=== Work instruction ===
Repeat exactly the lines below that lie between the line with "Frames from a" and the line with "Transcript: but I don't think she's playing.", counting both of those lines as part of the answer.

>>>

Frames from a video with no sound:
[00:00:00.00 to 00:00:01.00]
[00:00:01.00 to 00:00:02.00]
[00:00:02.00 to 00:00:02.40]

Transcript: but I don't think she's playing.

<<<
>>>

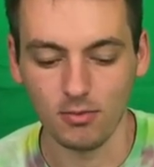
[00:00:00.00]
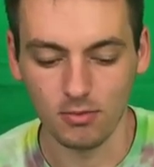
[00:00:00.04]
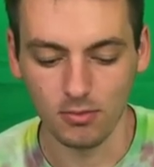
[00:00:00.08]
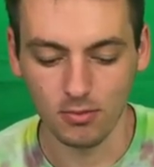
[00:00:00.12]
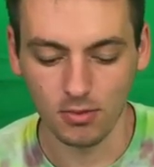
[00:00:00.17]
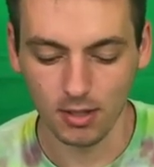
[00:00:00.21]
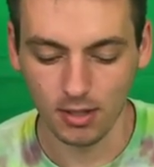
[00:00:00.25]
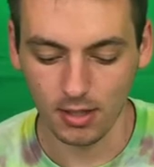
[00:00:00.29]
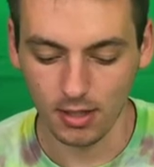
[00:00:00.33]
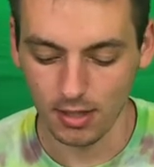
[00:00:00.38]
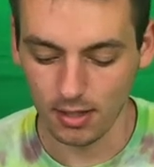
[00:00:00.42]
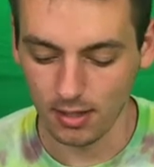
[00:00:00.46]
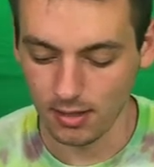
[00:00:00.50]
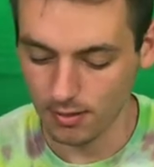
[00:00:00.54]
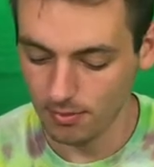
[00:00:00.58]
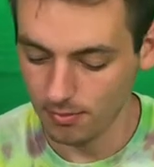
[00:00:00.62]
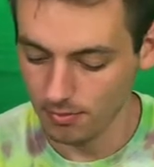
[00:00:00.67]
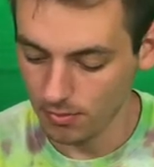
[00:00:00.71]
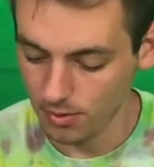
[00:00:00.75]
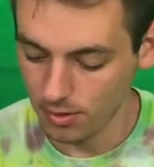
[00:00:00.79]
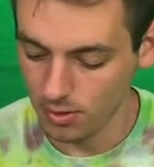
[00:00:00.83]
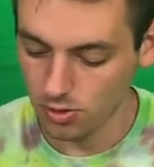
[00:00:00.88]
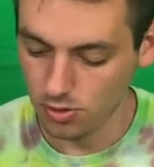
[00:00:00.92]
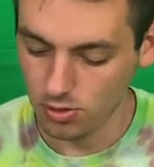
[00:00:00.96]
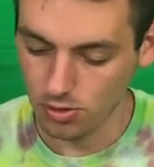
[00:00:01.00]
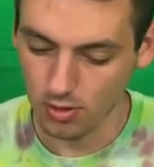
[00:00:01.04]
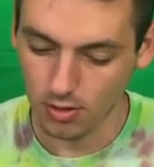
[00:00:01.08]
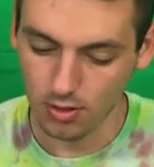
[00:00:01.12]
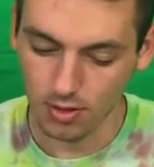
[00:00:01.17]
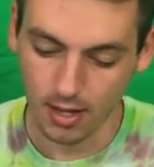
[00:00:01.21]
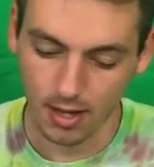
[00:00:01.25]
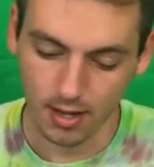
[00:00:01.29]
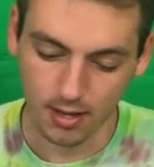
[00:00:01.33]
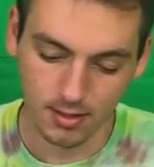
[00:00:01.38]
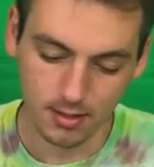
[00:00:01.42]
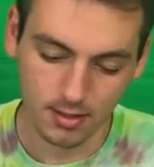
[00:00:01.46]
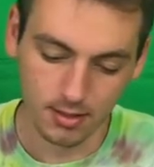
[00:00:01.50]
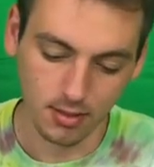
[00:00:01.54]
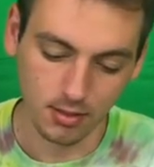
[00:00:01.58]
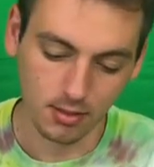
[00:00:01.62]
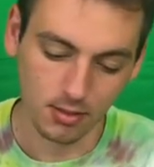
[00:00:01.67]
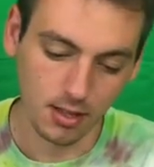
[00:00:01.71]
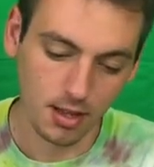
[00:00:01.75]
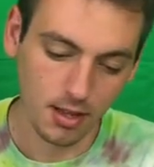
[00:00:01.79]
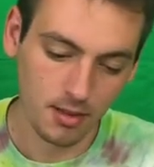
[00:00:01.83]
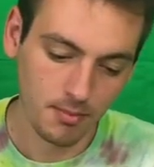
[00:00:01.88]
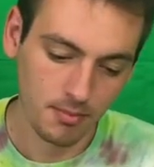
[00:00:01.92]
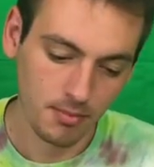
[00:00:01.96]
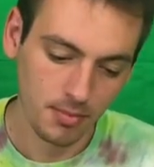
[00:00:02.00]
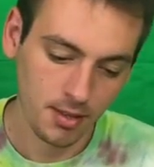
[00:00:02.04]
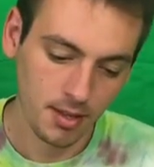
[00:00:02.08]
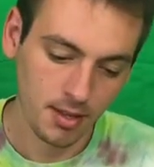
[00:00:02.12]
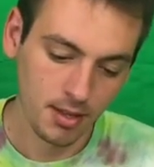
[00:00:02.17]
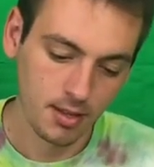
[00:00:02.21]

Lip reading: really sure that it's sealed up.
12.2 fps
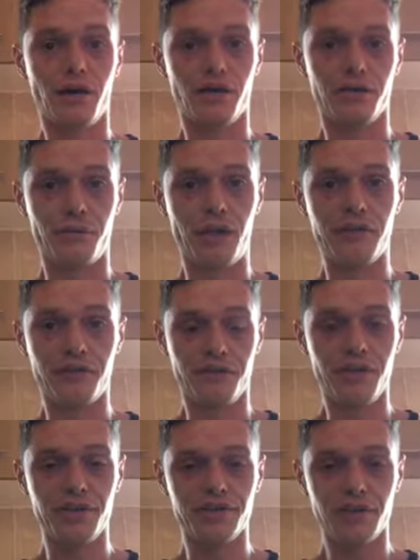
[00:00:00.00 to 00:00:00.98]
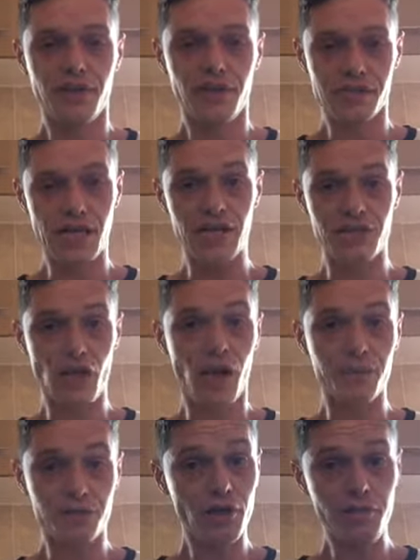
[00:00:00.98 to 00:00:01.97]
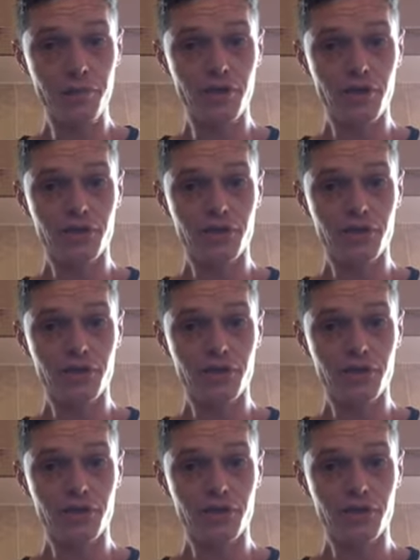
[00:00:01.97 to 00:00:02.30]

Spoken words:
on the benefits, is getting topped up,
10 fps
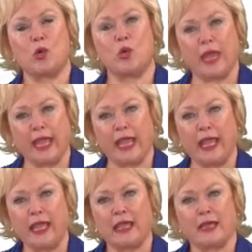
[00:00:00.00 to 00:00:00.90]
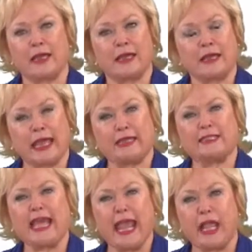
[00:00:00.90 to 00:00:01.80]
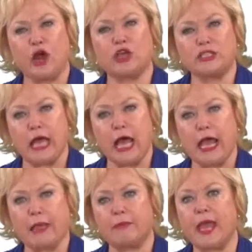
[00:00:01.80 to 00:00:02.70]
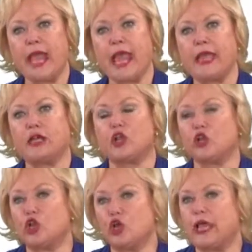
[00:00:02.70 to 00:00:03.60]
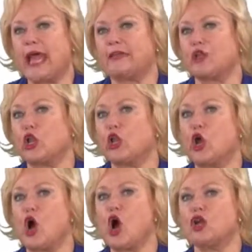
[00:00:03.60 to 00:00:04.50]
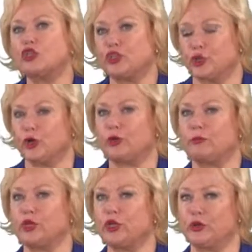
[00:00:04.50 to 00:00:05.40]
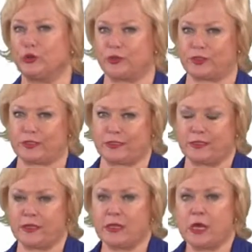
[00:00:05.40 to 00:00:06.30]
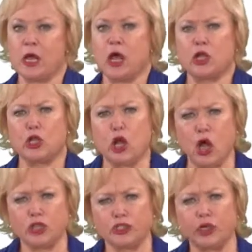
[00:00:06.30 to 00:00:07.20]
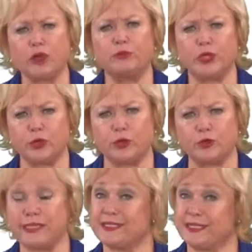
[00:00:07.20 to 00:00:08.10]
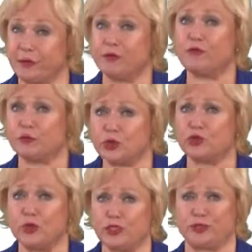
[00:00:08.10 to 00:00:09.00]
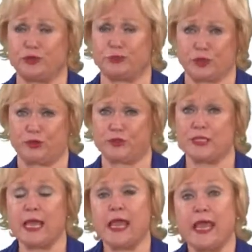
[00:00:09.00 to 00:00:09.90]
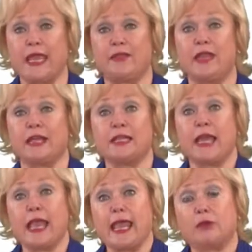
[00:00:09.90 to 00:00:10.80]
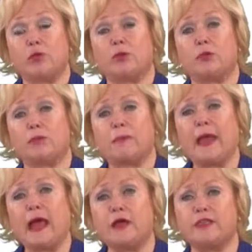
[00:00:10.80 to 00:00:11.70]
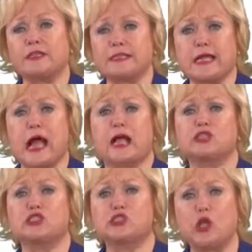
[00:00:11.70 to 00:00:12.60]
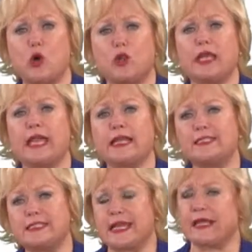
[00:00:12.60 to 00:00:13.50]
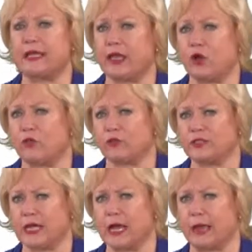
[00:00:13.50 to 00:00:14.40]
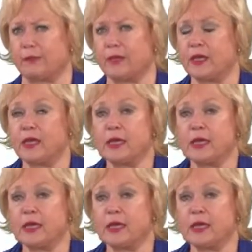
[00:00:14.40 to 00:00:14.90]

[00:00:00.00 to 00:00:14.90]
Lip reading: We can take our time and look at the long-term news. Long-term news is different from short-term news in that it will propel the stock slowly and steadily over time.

<<<

=== Finished task ===
Frames from a video with no sound:
[00:00:00.00 to 00:00:01.00]
[00:00:01.00 to 00:00:02.00]
[00:00:02.00 to 00:00:02.40]

Transcript: but I don't think she's playing.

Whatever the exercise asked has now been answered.